Nutrient performance indicators for the Australian grains industry

This project aims to develop and test a process to measure and report the nutrient use benchmarks partial nutrient balance (PNB) and partial factor productivity (PFP) for N, P, K and S for grain production systems against which growers can assess their nutrient management practices. These metrics will be derived at national, agroecological zone, regional and farm levels using published and surveyed information.

IPNI-2015-AUS-023

01 Mar 2015

Project Description



Overview
Fertilizers are a critical input to productive and sustainable farming and their effective use supports economic, social and environmental outcomes. While there are guidelines on nutrient best management practices using the principles of 4R nutrient stewardship (the Right source, applied at the Right rate, at the Right time and in the Right place), there are few metrics that can be used at a field, farm or regional scale to assess the effectiveness of those practices.

Project Aims
This project aims to develop and test a process to measure and report the nutrient use benchmarks partial nutrient balance (PNB) and partial/total factor productivity (PFP) for N, P and K for grain production against which growers can assess their nutrient management practices.These metrics will be derived at national, agroecological zone, regional and at farm level using published and collected information.
Nutrient Use Efficiency (NUE) indicators PNB or PFP can be configured in different ways to show the current starting point (benchmark) from which future improvements can be assessed (progress indicator). As such it indicates current system performance and if collected over time can demonstrate if and when interventions are needed to modify the indicator. The use of these indicators is consistent with the developing international dataset on NUE, particularly for nitrogen.

Neither PNB nor PFP are perfect indicators of nutrient management performance, nor is there a "magic" number for each. By definition, PFP will be highest where little or no fertilizer is used, and will decline as additional fertilizer is used. Similarly at no or low fertilizer input PNB will be high but this suggests that nutrients are being "mined" from the soil, while a low PNB suggests that nutrients in excess of removal are being applied, which has a risk of loss to the environment.

Using field experimental data, agronomic efficiency (AE, kg grain increase per kg fertilizer increase) can also be defined, but these values cannot be described at farm, region or national levels as there are no appropriate nil fertilizer values that can be used the estimate the increase. However, there are values in the literature that can be summarized for reference, but will provide little value as benchmarks for farmers as they cannot estimate their on-farm values to compare against experimental values.

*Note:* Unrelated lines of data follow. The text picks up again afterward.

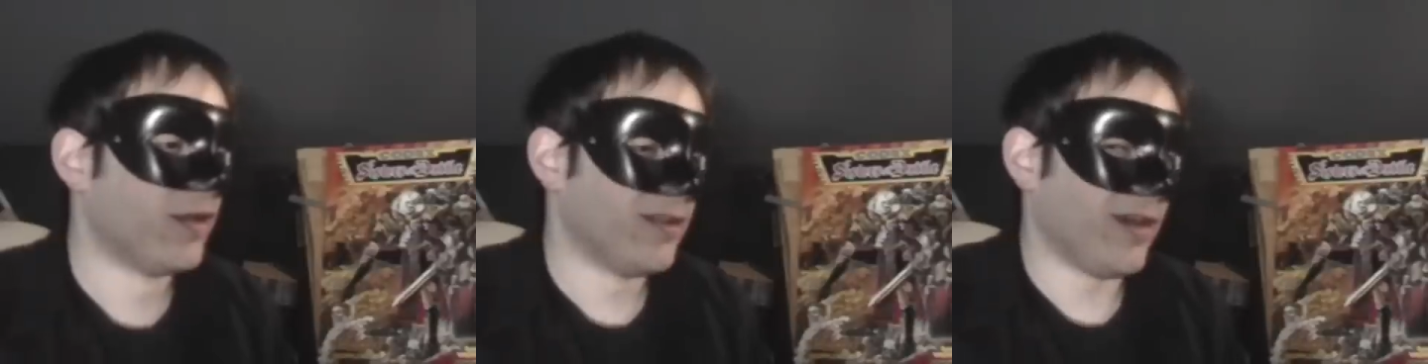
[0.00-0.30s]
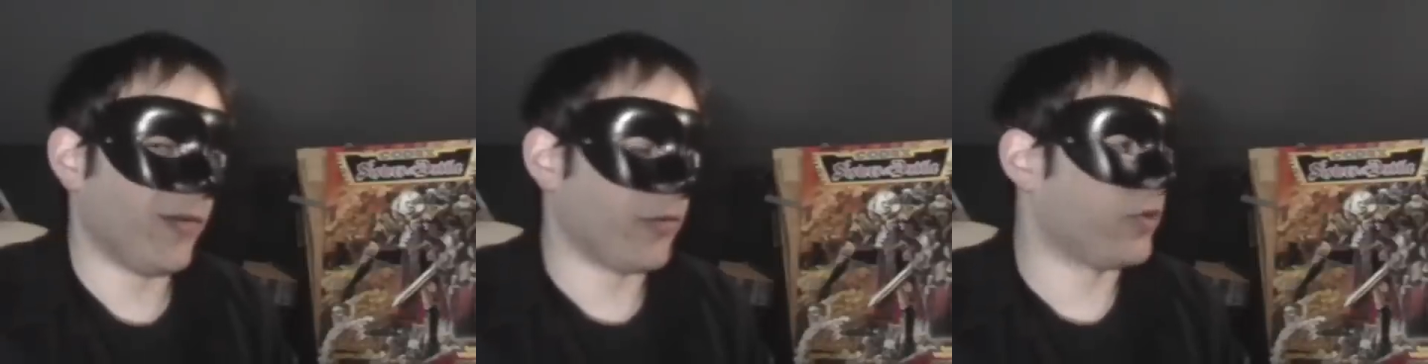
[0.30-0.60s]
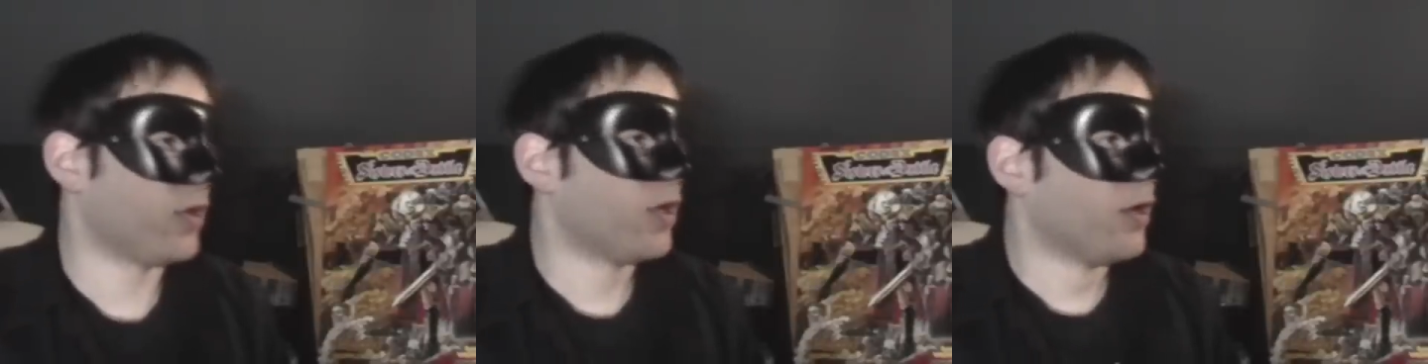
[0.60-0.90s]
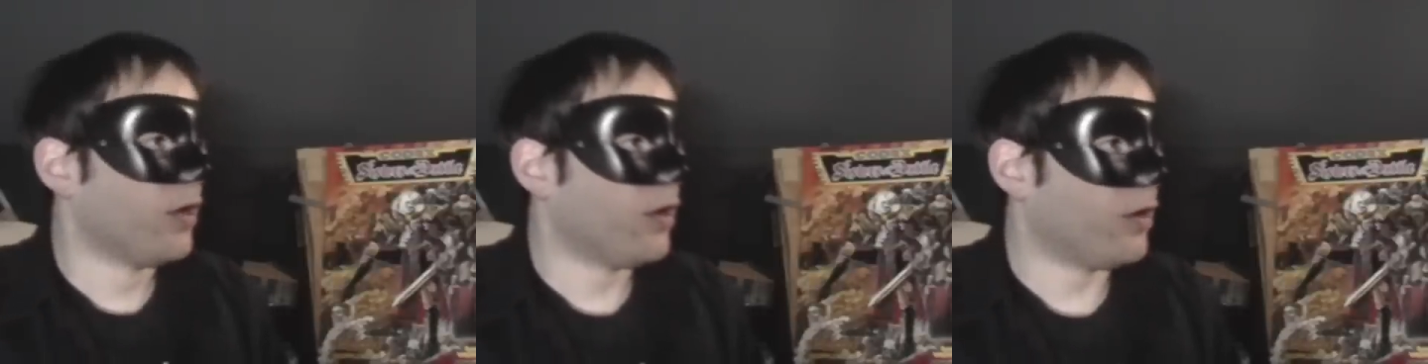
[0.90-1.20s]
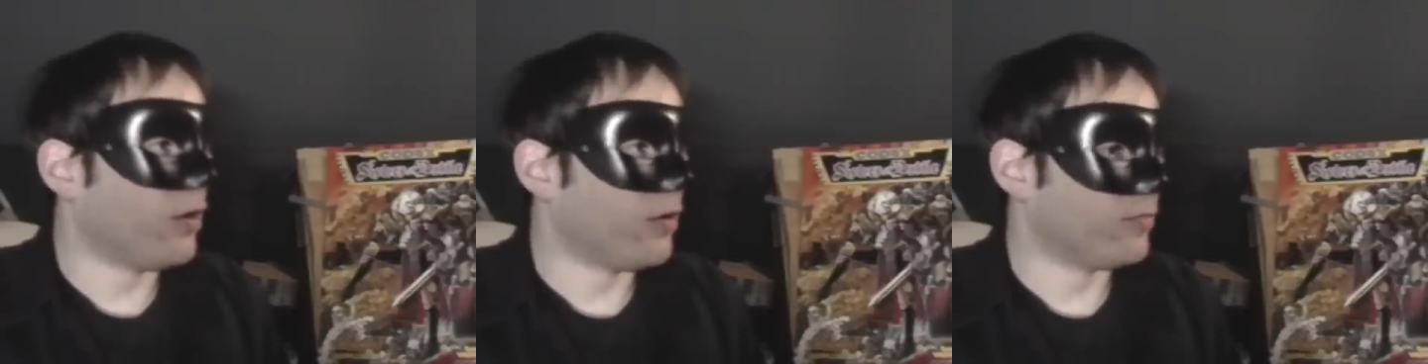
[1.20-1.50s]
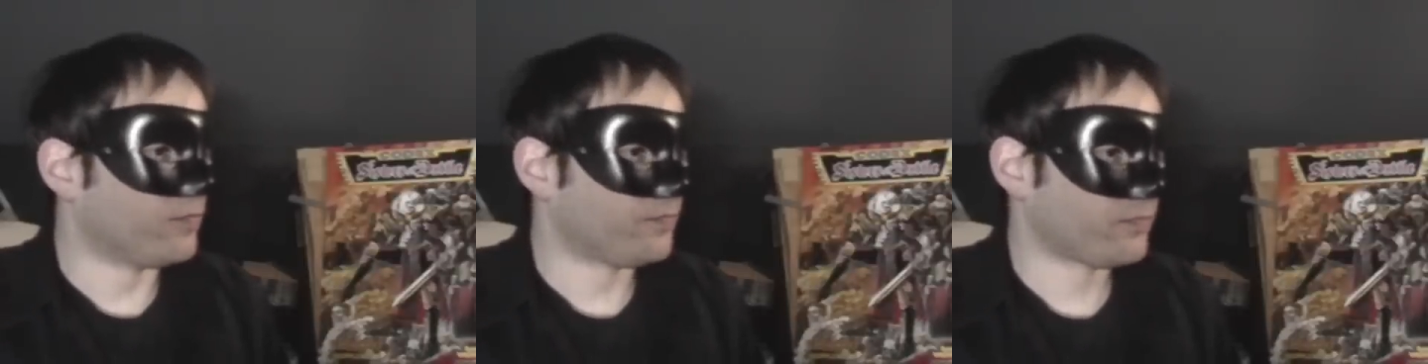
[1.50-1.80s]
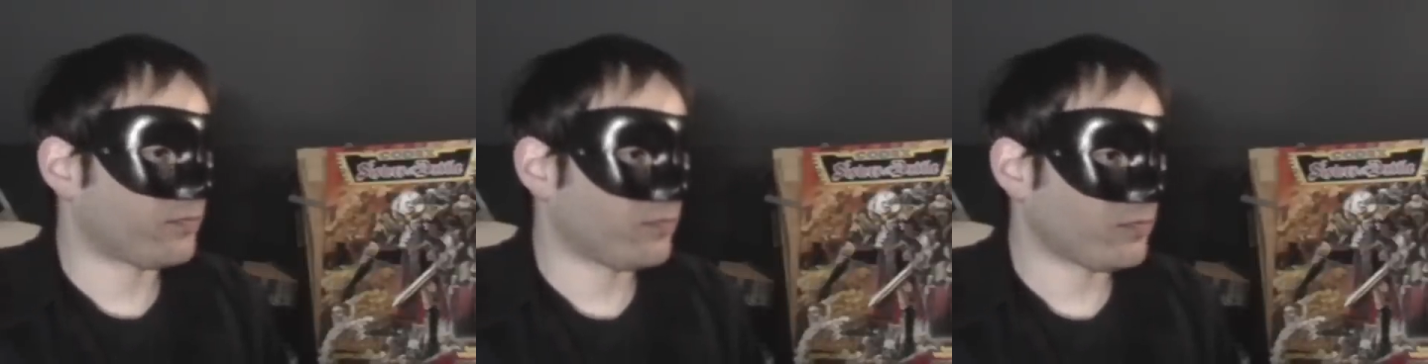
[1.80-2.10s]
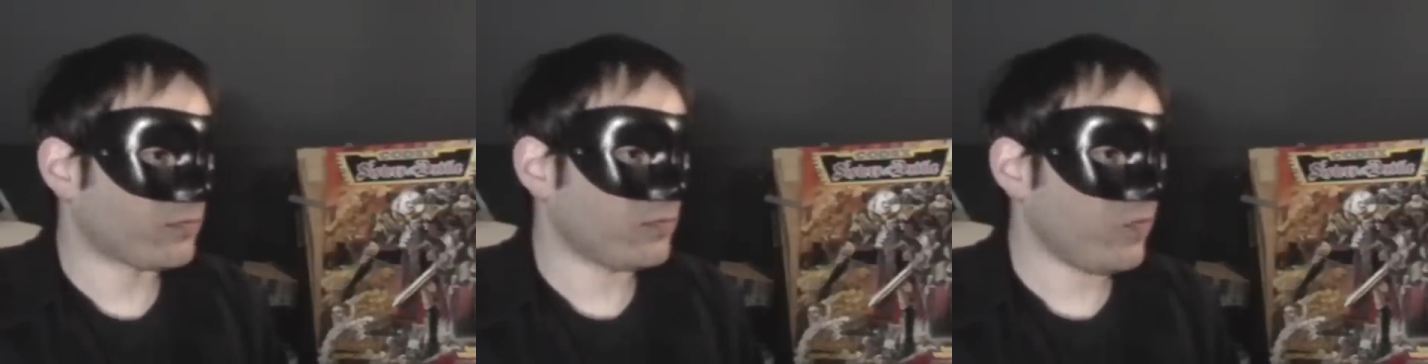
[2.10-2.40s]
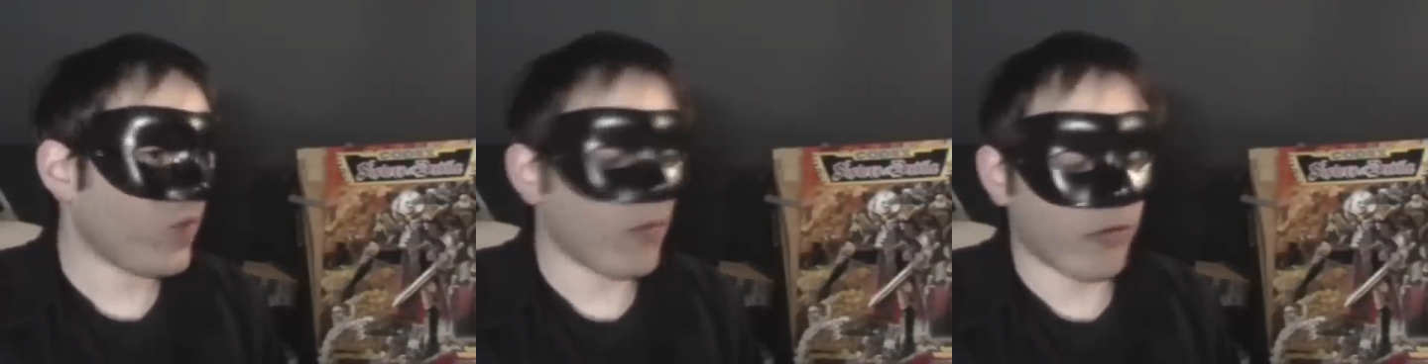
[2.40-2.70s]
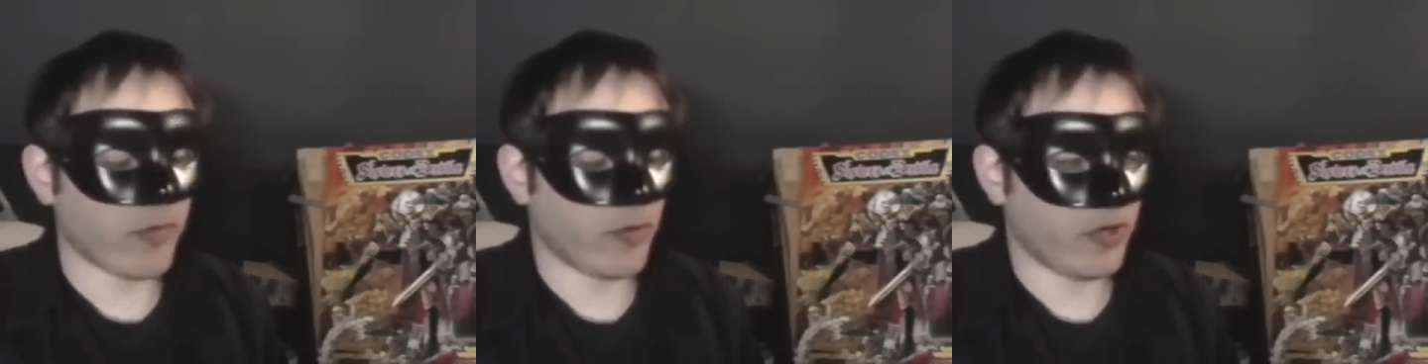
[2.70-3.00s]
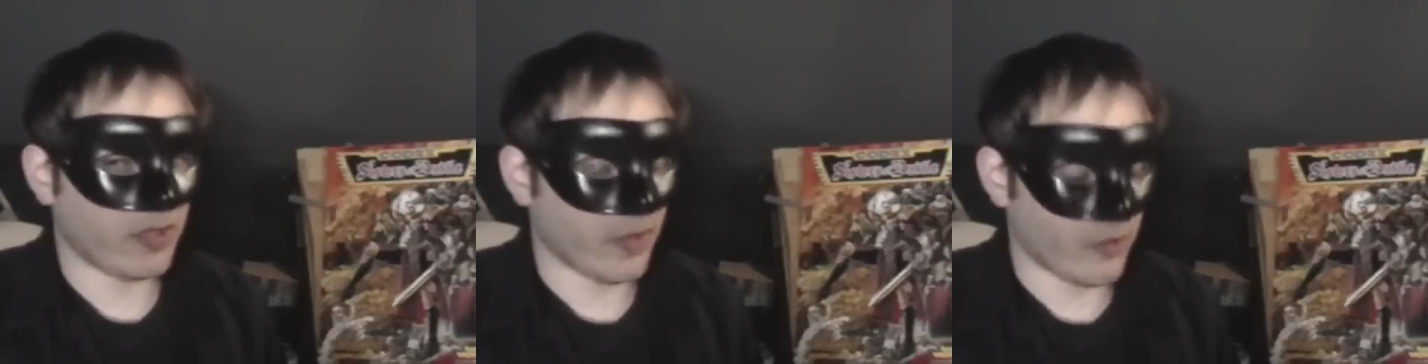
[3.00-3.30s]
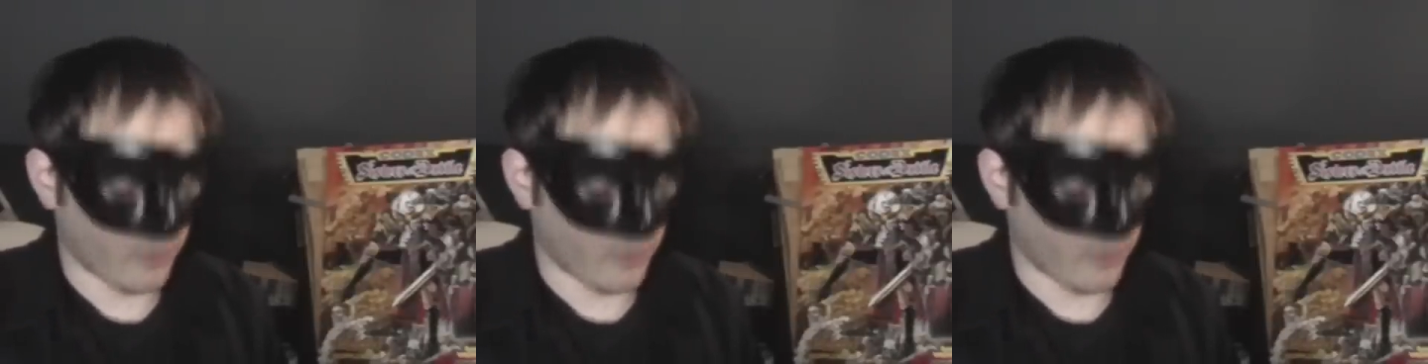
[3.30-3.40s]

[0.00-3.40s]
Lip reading: Not worth it. Most people take Death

The estimation of these nutrient performance metrics requires collection of farm level (i.e. disaggregated) data on nutrient use by crop at regional levels that can then be interpreted as PFP and PNB. While such information is "generally" known, there are no published data on the rates and types of fertilizers used in grain production by crop and region. In addition to providing regional and national values, it will provide growers with a useful indicator of the return (PFP) and efficiency (PNB) of their investment in nutrient management. This survey will only be undertaken within the growing regions in the GRDC Southern region on data from the past 5 years. The survey protocols will be transferable to the northern and western regions.

The outcome from this work will be a series of fertilizer nutrient efficiency benchmarks and processes to estimate them, that can be taken to growers and advisers for regional refinement, in the same way that the French and Schultz water use efficiency benchmarks have been developedand applied to assist growers with improved resource allocation.

Outputs
A scoping study to benchmark all grains regions (at National level, and at agroecological zone and farm level in the GRDC souther region) for partial factor productivity, partial nutrient balance and agronomic efficiency. The review will identify how much variability exists between farms, statistical local areas, and regions for all major crops.

Data concerning on-farm fertilizer use by crops from industry sources, will be tested against industry figures on state fertilizer sales and farm surveys. Fixed N will be estimated using the protocols described by Herridge et al. Grain nutrient concentrations will be collated and presented as means, medians and frequency distributions. This component will be achieved through literature reviews, a desktop study and survey.